The researchers, led by Anne Wheaton, an epidemiologist at the CDC, analyzed responses from more than 147,000 adults who participated in the Behavioral Risk Factor Surveillance System phone survey. Respondents hailed from 19 states and the District of Columbia; within these areas, Texas--with its 3,200-plus miles of interstates-had the highest rate of severely tired drivers, with 6.1 percent of respondents saying they had slumbered at the wheel, and Oregon had the lowest, with just 2.5 percent.
Not surprisingly, people who reported having zonked out while driving were more likely to say they most often got six or fewer hours of shuteye and/or snored, which can be a sign of sleep apnea. Older drivers--those 65 and up--were the least likely to report having caught some winks while driving (just 1.7 percent had), whereas those ages 25 to 34 and 35 to 44 were the most likely (6.3 percent and 5.5 percent, respectively). Those in these age categories might be more likely to be working shifts or slogging through long commutes, while those who are retired were by far the least likely to have reported falling asleep (1 percent), suggesting they might be getting ample rest and not feel compelled to drive when they are not up for it.
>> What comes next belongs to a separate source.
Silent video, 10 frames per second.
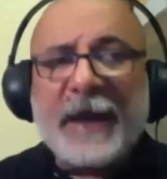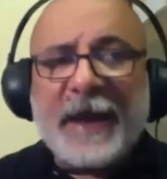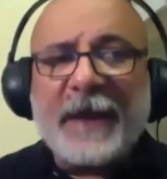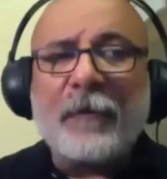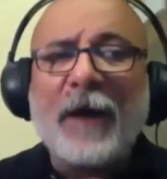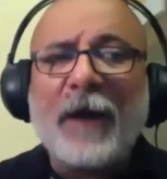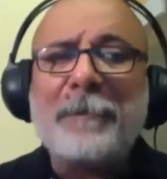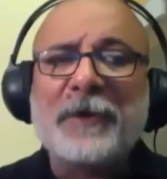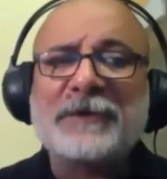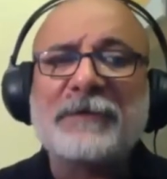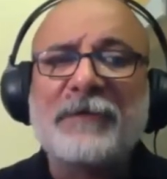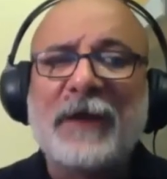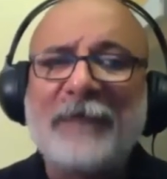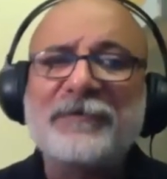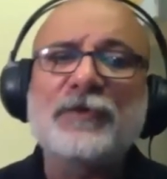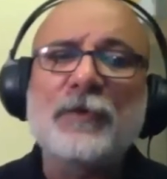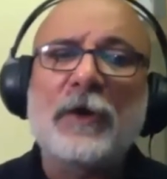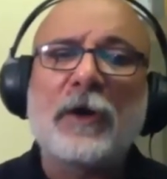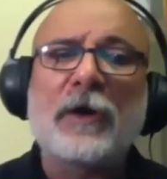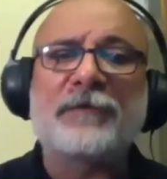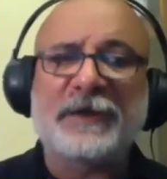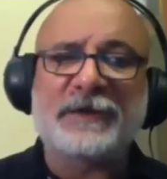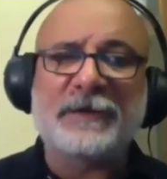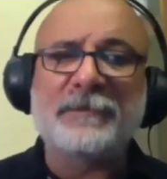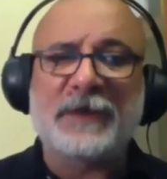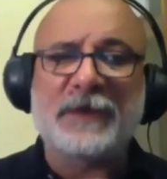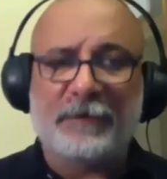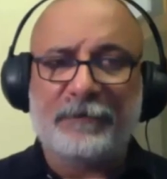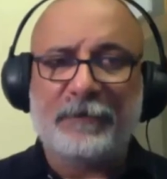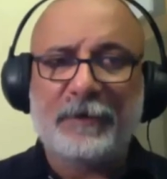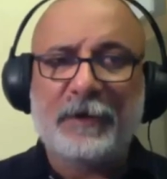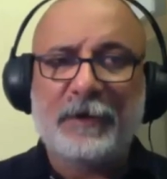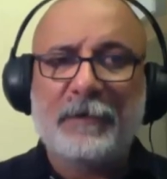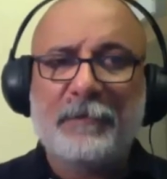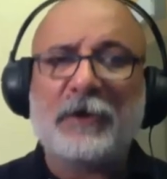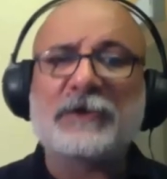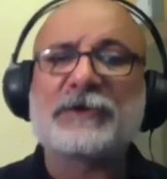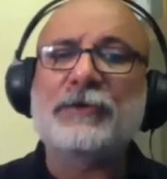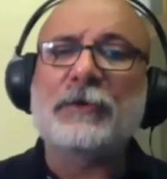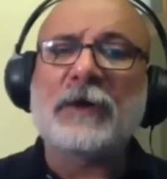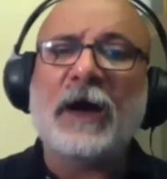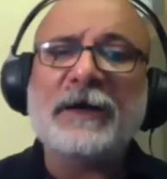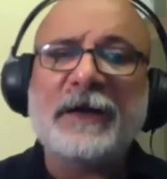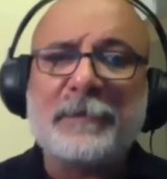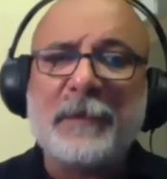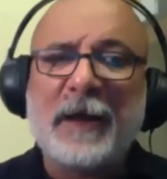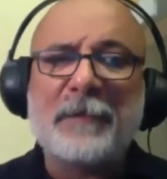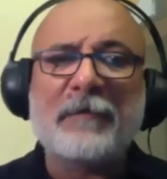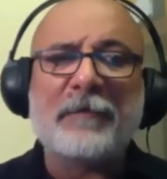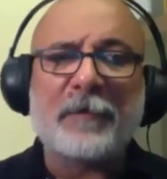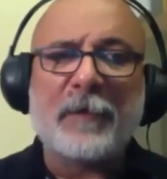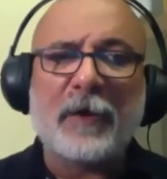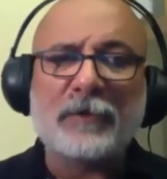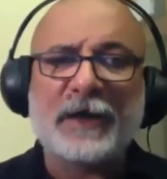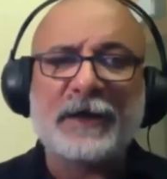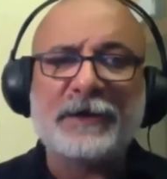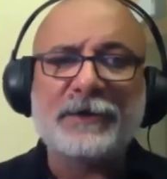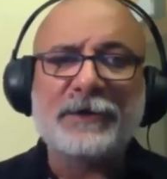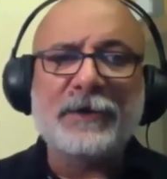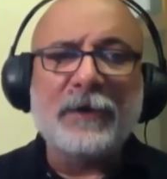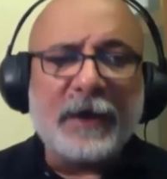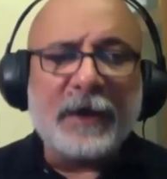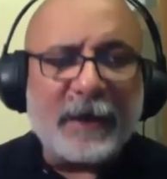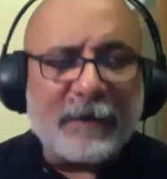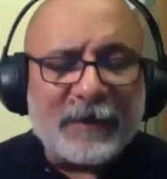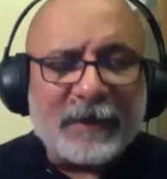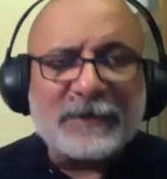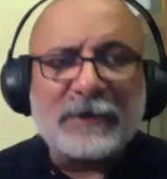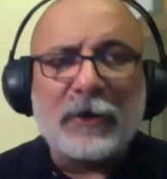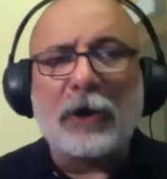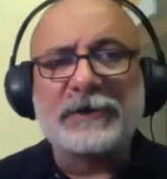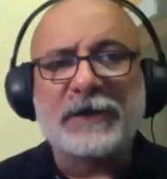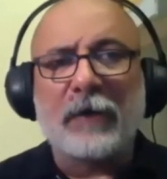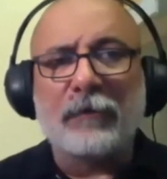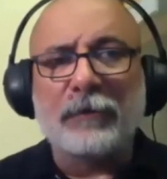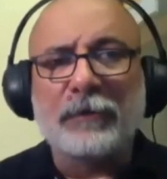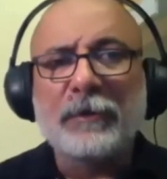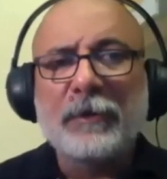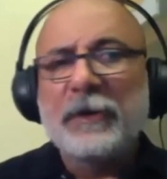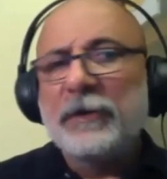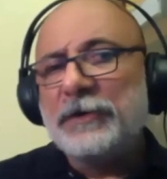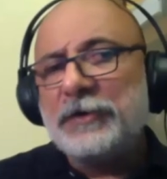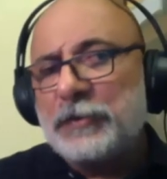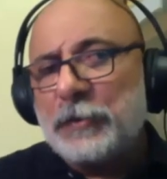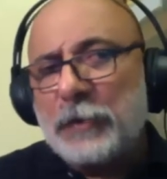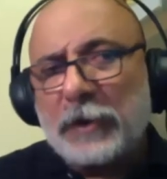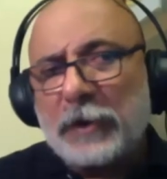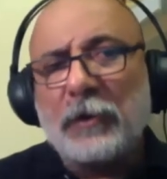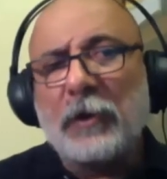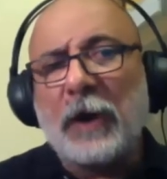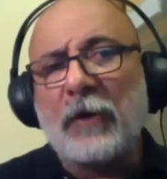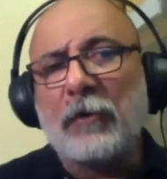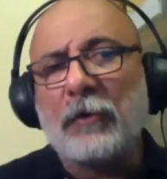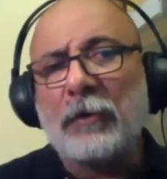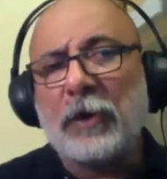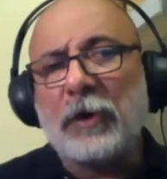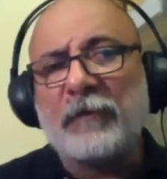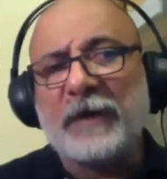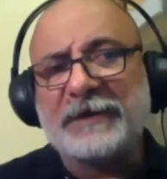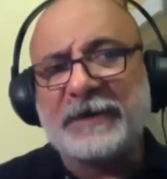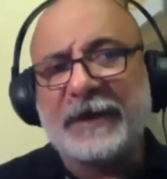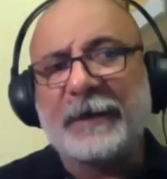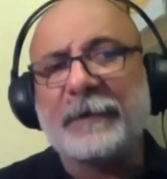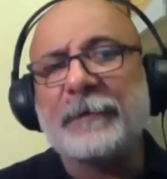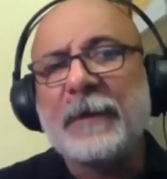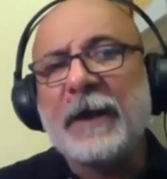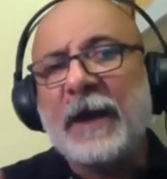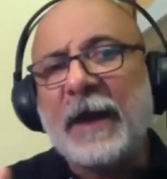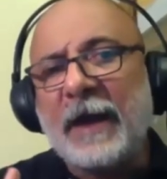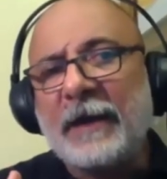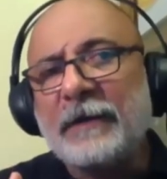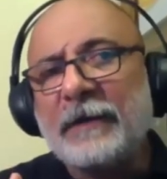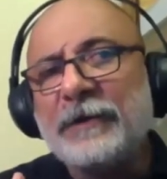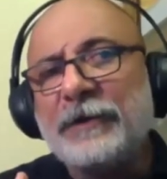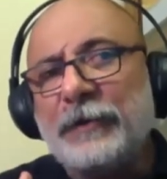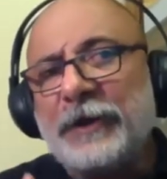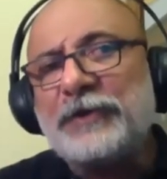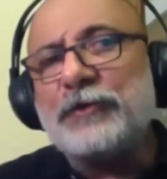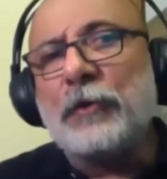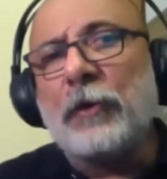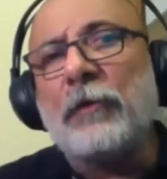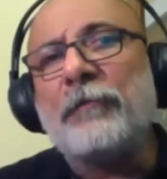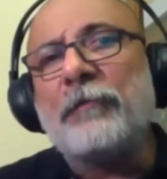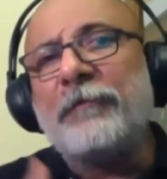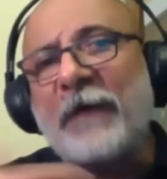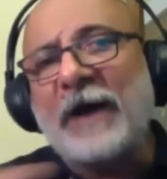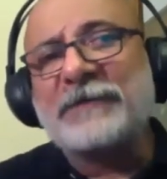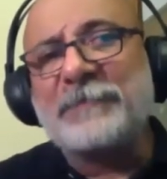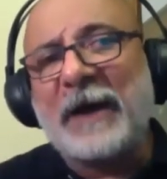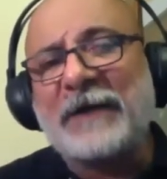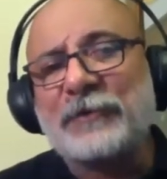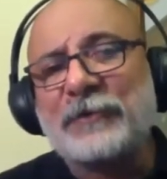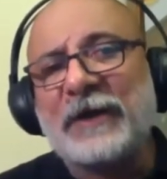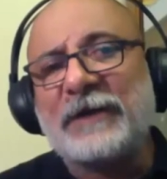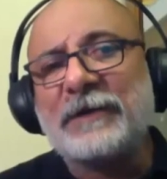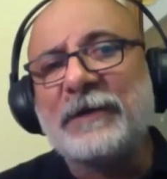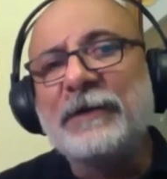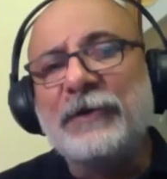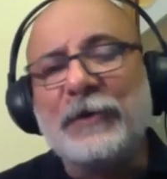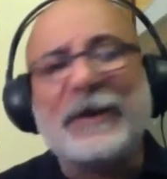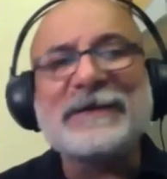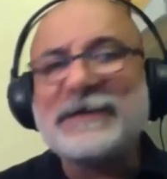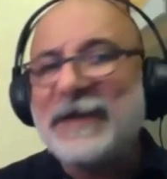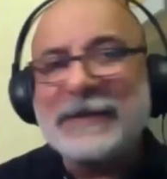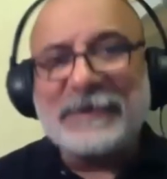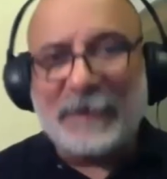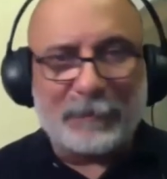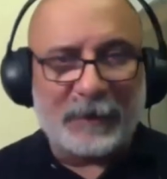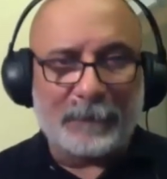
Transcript: One person will have to do a lot of things himself because you can't get manpower from outside. Everything is locked down. You do not know how long will it take. And you need to go fast back so that you can sell something.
These numbers are likely to be below the actual rate of somnolent automobilists because they rely on self-reported responses; many people who nod off for just a second or so don't even realize it has happened. Additionally, these stats represent those who have actually dozed at the wheel; more than a quarter of adults report driving while they feel bushed in a given month, according to a recent poll by the National Sleep Foundation.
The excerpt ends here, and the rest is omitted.